Collected data entries

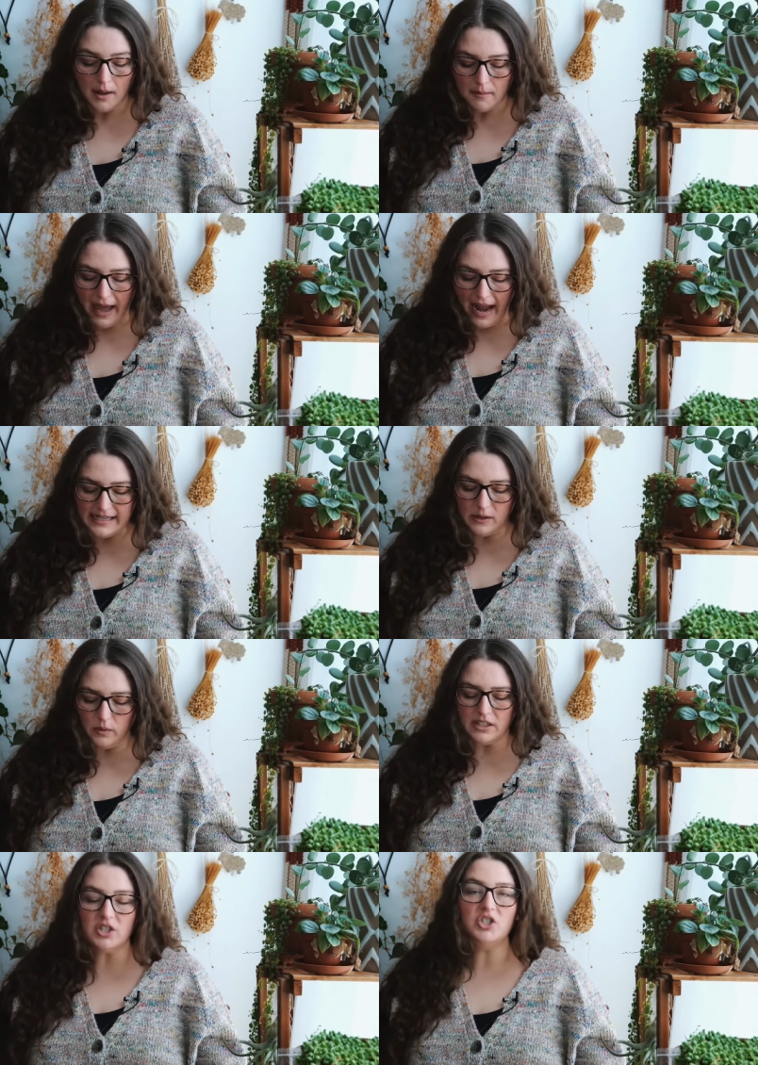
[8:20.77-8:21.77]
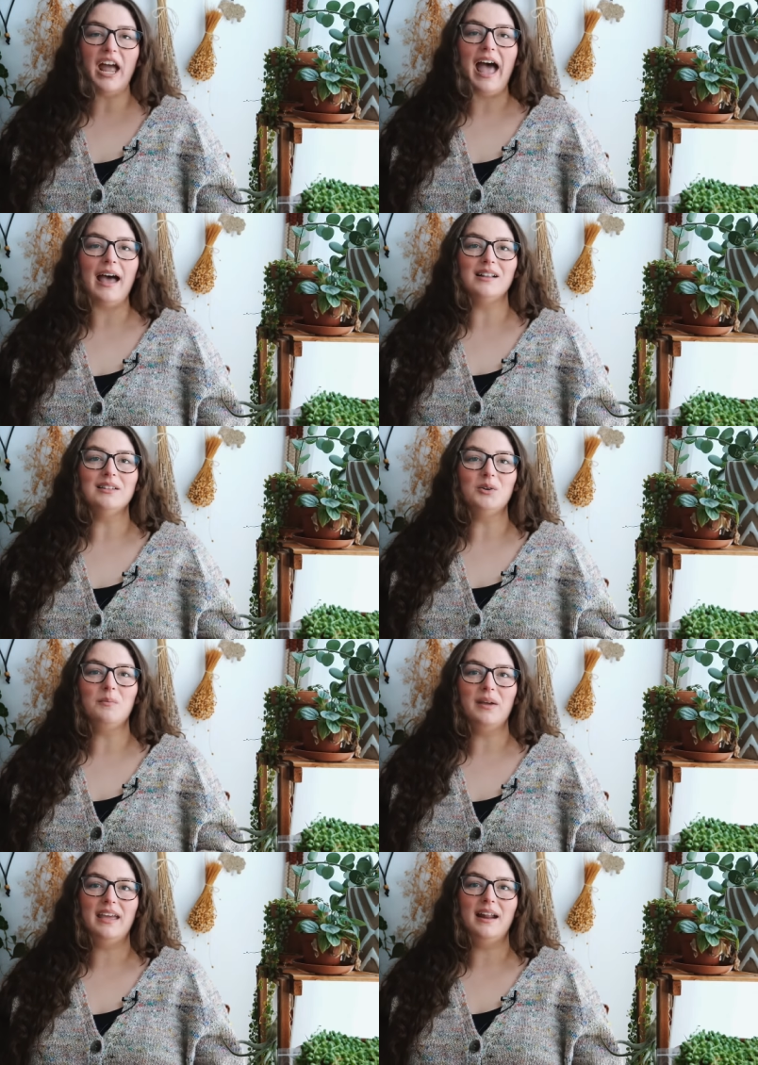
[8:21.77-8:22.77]
But I did want to chat a little
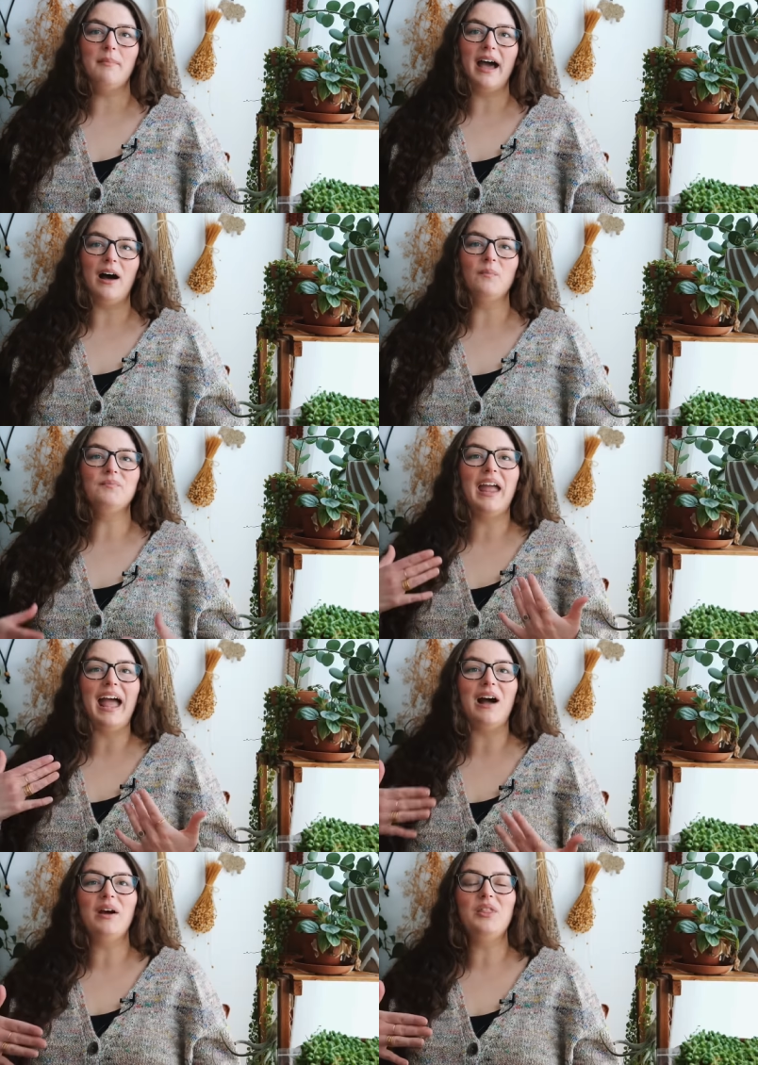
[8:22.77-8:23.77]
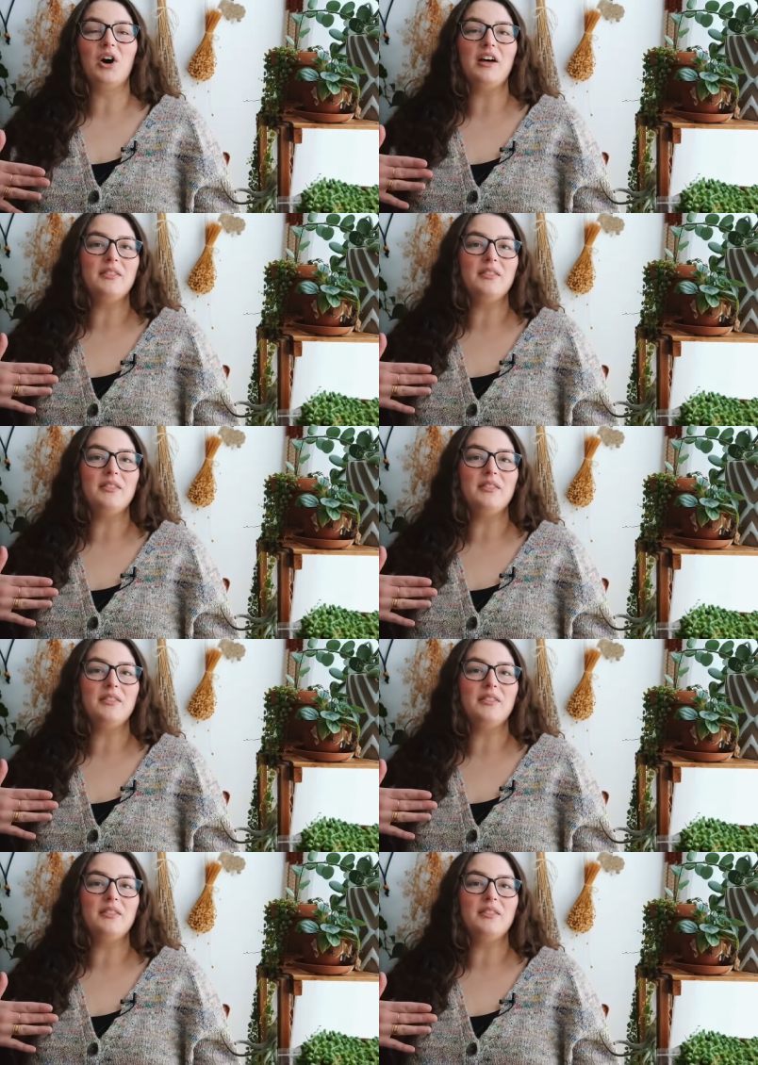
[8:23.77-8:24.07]
bit about how I thought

## EXERCISE
For this exercise, return every entry verbatim and omit all pictures.

## EXPECTED ANSWER
[8:20.77-8:21.77]
[8:21.77-8:22.77]
But I did want to chat a little
[8:22.77-8:23.77]
[8:23.77-8:24.07]
bit about how I thought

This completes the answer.